Search This Blog

Tuesday, November 22, 2011

NetworkManager: per device routing tables


Today Alex Fiestas told me about one problem he has and that I had long ago.

Everybody uses Internet nowadays and probably most of you know what IP address, netmask, gateway address mean. For example, my notebook is using this configuration right now:

eth0
IP address: 192.168.1.10
Netmask: 255.255.255.0
Gateway: 192.168.1.1

wlan0
IP address: 192.168.1.12
Netmask: 255.255.255.0
Gateway: 192.168.1.1

Yes, two devices in the same local network, but that does not invalidate this post :-)

Although I have the same IP as gateway for my two devices the Linux kernel sees 192.168.1.1/eth0 and 192.168.1.1/wlan0, not 192.168.1.1 alone. When there is only one active device there is no problem, but what happens if you have two, like my notebook?

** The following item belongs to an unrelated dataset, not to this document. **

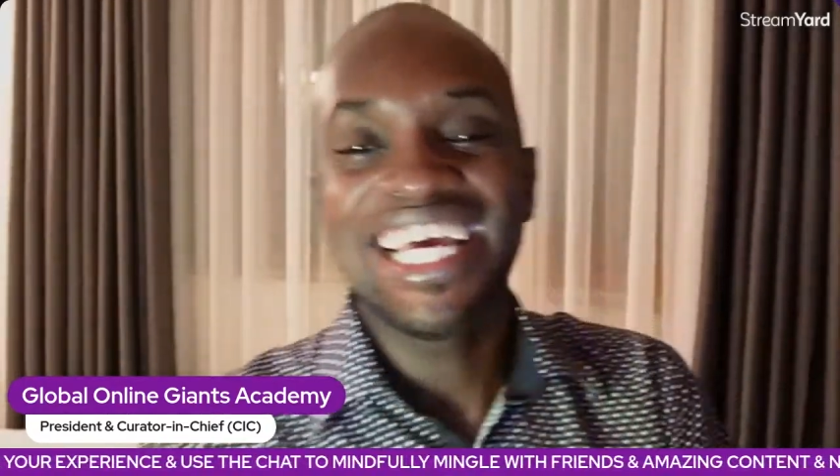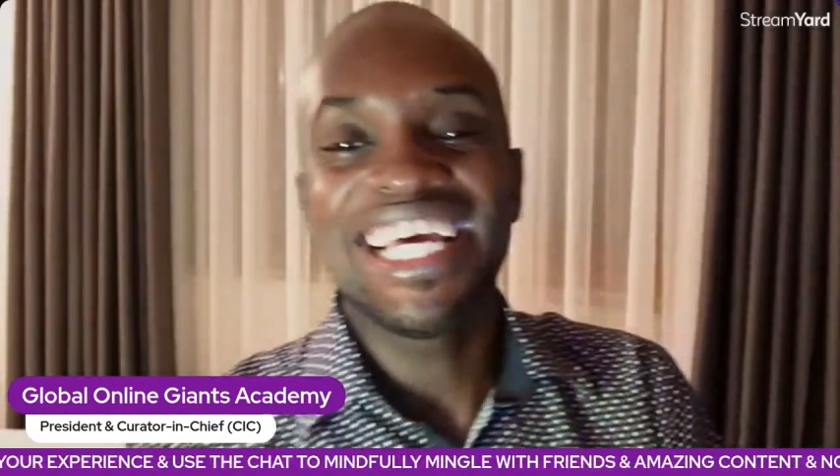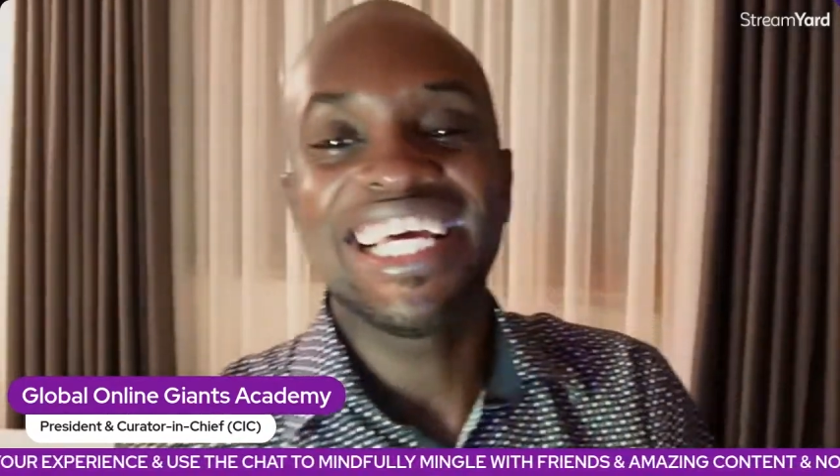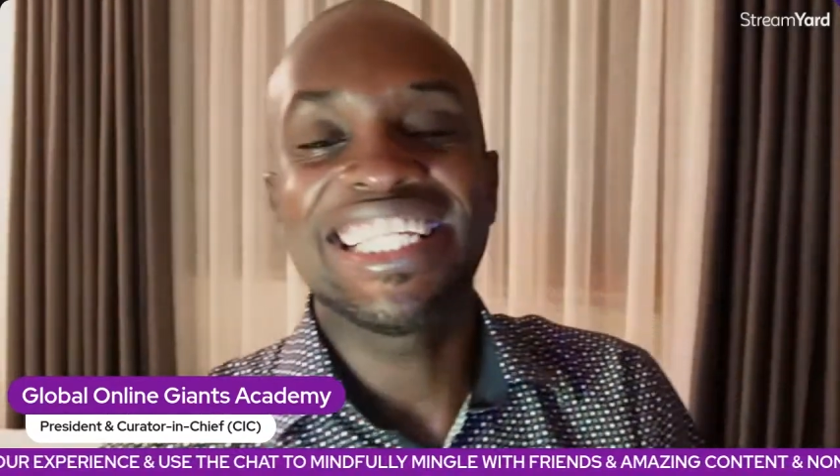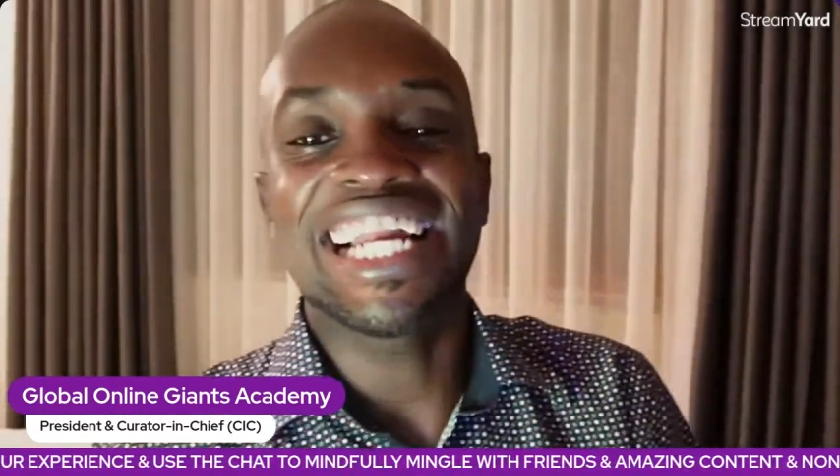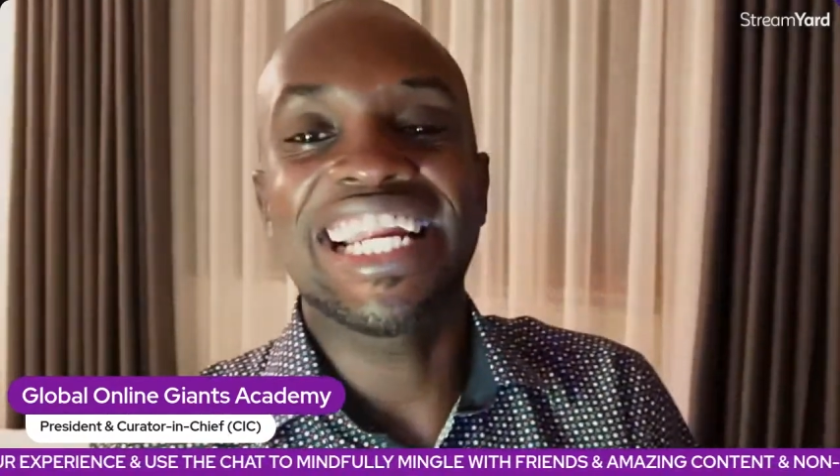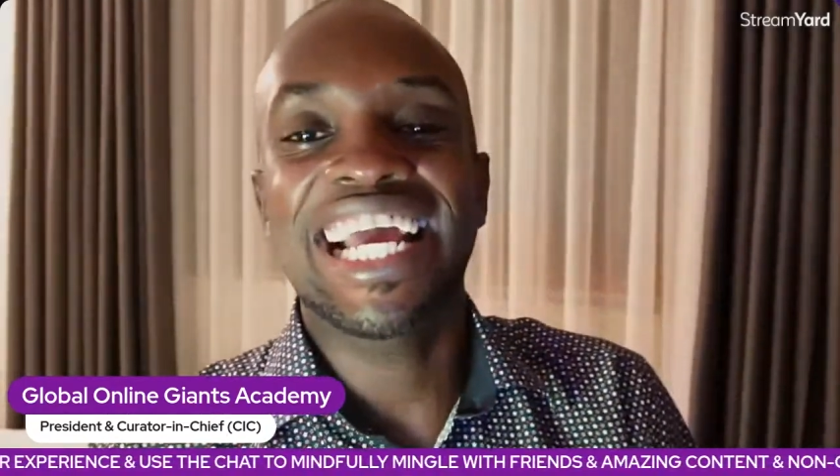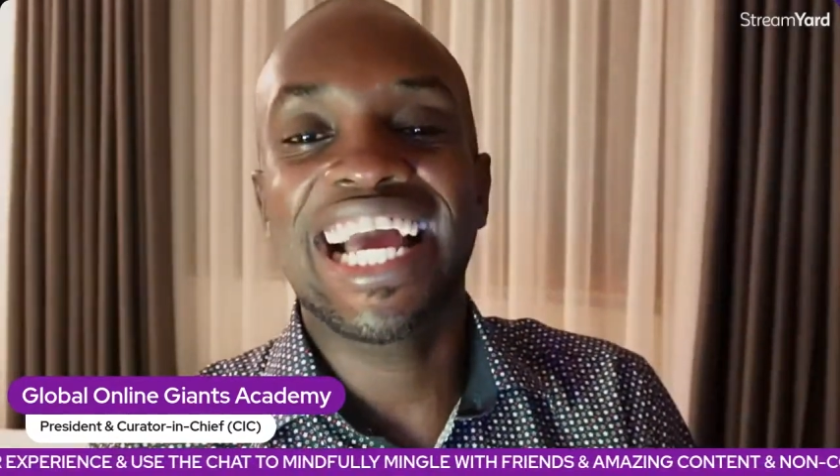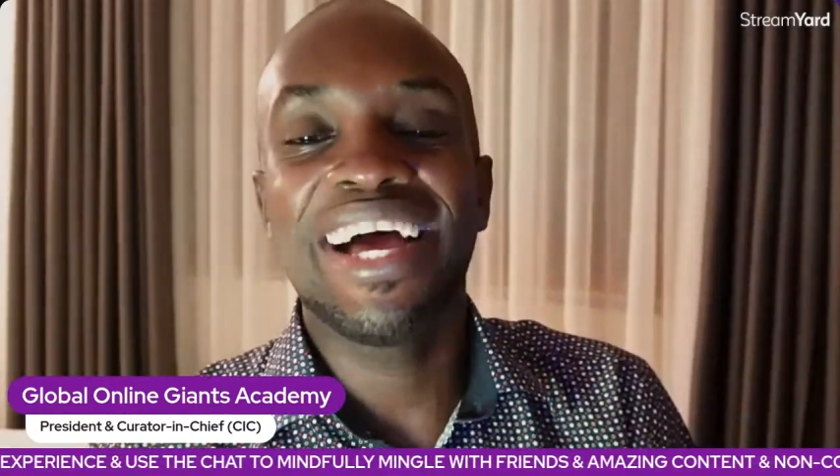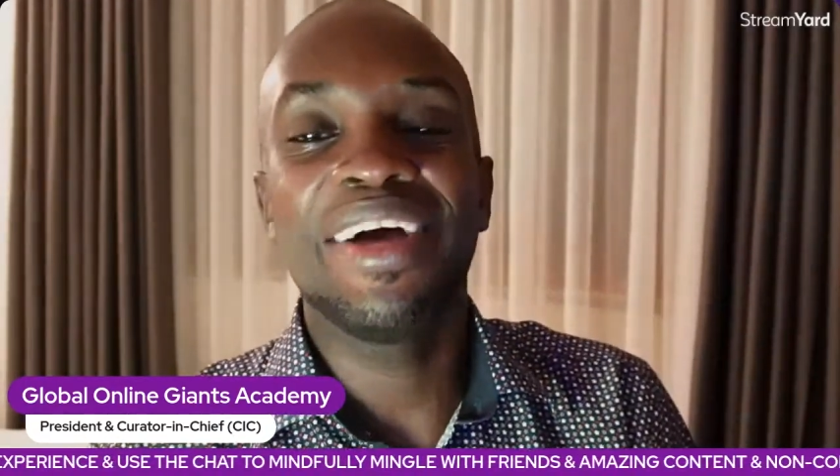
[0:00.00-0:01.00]

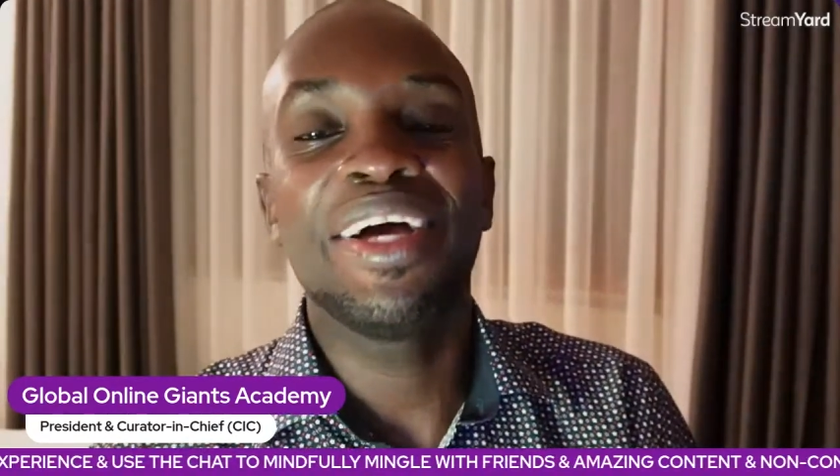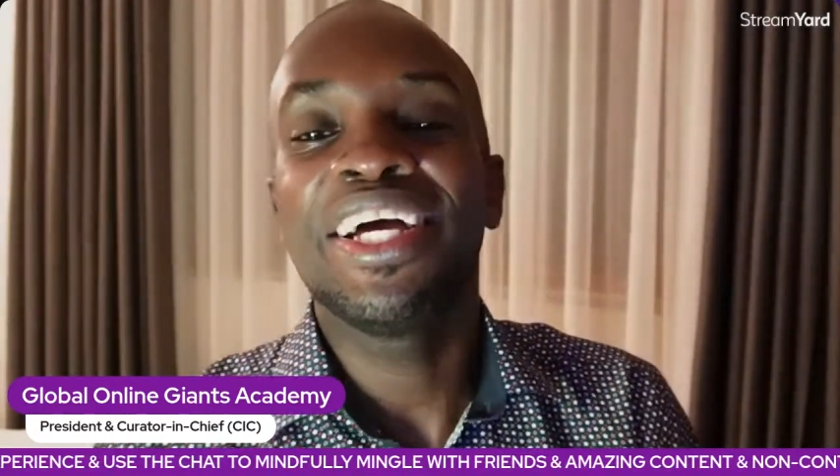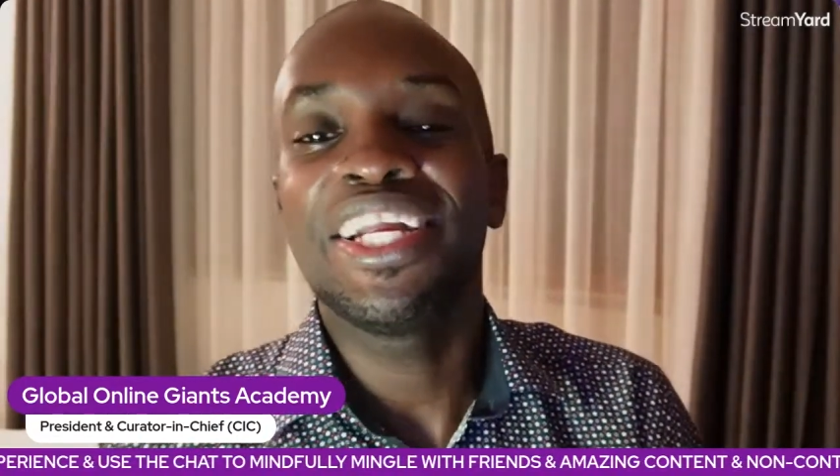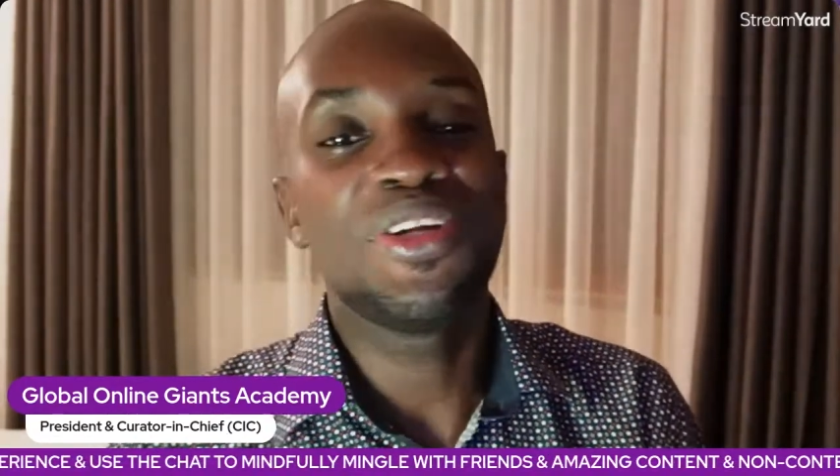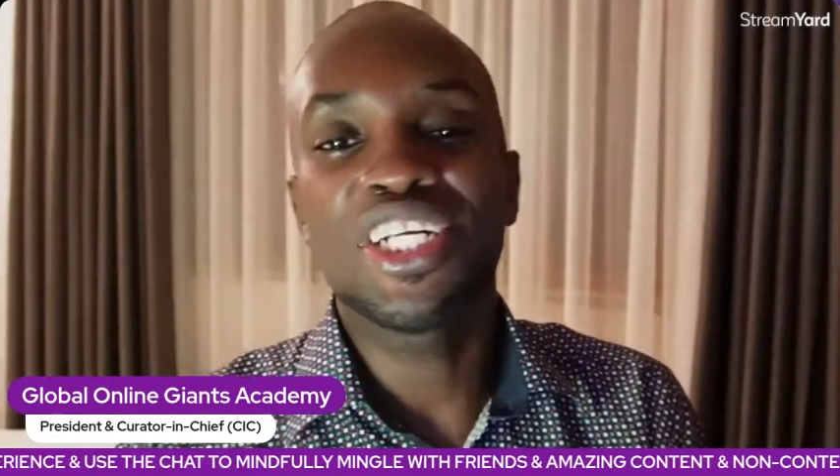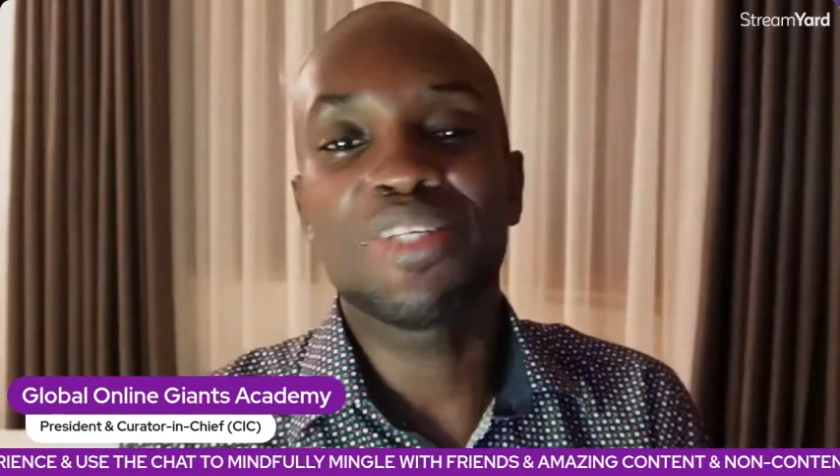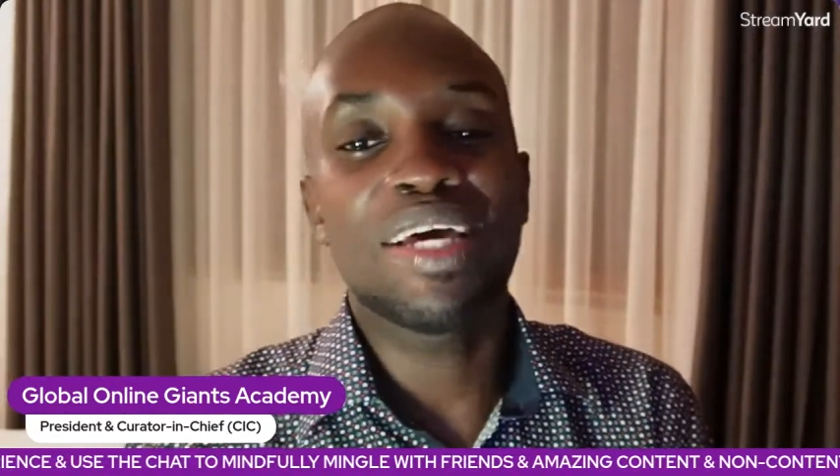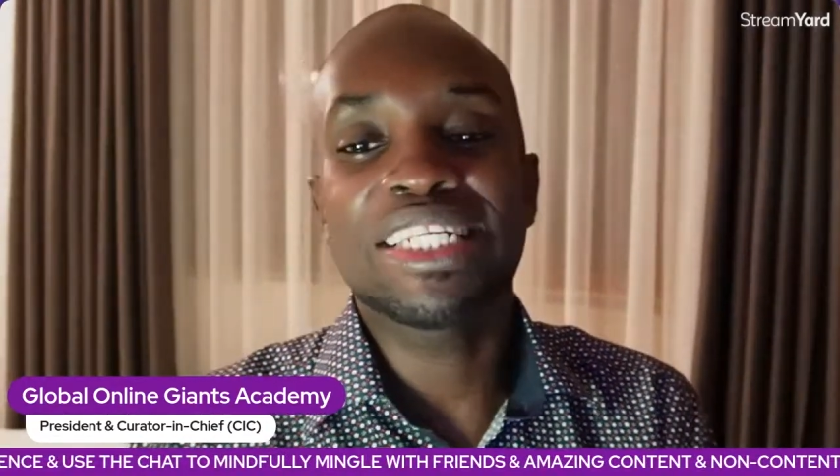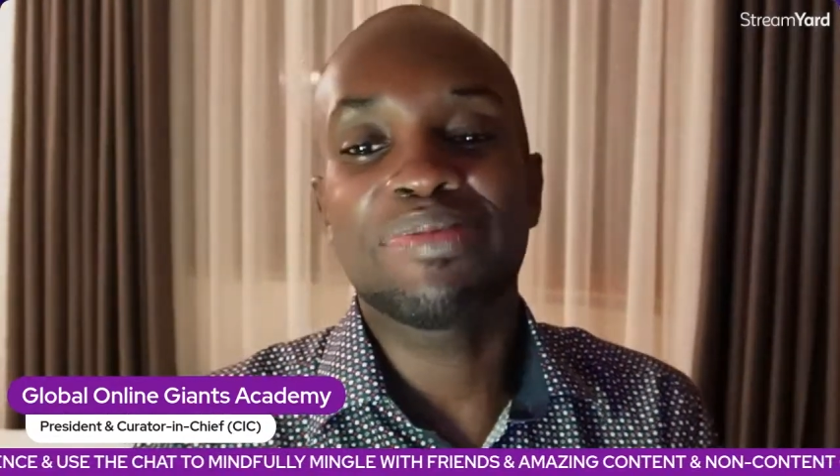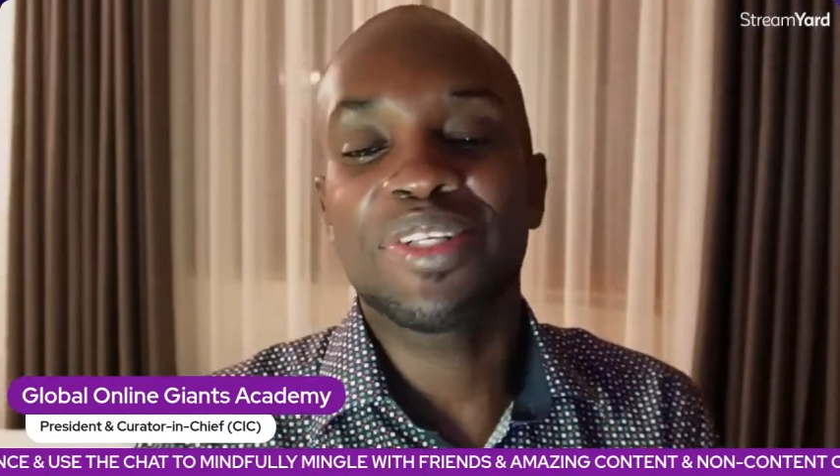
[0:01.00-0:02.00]
Tandeka, don't mess.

Only one of those two IP address/device pairs is the default route, that is, the IP address/device pair the Linux resorts to when it cannot find the computer to connect to. Now enters NetworkManager. NetworkManager sorts devices by type when deciding which one to configure as default route. If I am not mistaken it sorts like this: wired, wifi, mobile broadband.

Now the problem:

Suppose you are connected using wlan0 only, with Kmail, Kopete, Konversation, etc up and running. Then you decide to plug the ethernet cable (eth0) and keep wlan0 also active. NetworkManager will switch the default route from wlan0 to eth0. Now what happens with the connections Kmail, Kopete, Konversation opened when eth0 was the default route? Well, if you do not have a proper routing table configuration they will stop working because the Linux kernel, by default, does not expect receiving IP packets from the old gateway's IP address/device pair anymore, only from the new gateway's IP address/device pair.

When the connections time out (in a couple of minutes or so) the Linux kernel will close them, but not before you get annoyed by seeing your connections closing in front you even though you have two, not only one, active connections.

Long ago I created a script similar to this one to solve this problem for me. I have even forgotten that I had this configuration in my notebook. If you have this same problem just do:

Code
$ wget http://kde-mg.org/wp-content/uploads/2011/11/per_device_routing_tables.txt
$ sudo chown root:root per_device_routing_tables.txt
$ sudo chmod 700 per_device_routing_tables.txt
$ sudo mv per_device_routing_tables.txt \
  /etc/NetworkManager/dispatcher.d/per_device_routing_tables.sh

Add one line per device to file /etc/iproute2/rt_tables like this:
File /etc/iproute2/rt_tables
100     eth0
101     wlan0

The first column contains the table's id, they just need to be different from each other. The second column contains the table's name. The script above assumes the table's name is equal to the device's interface name.

Finally, restart all your connections. When when NM switches the default route all existing connections will keep working.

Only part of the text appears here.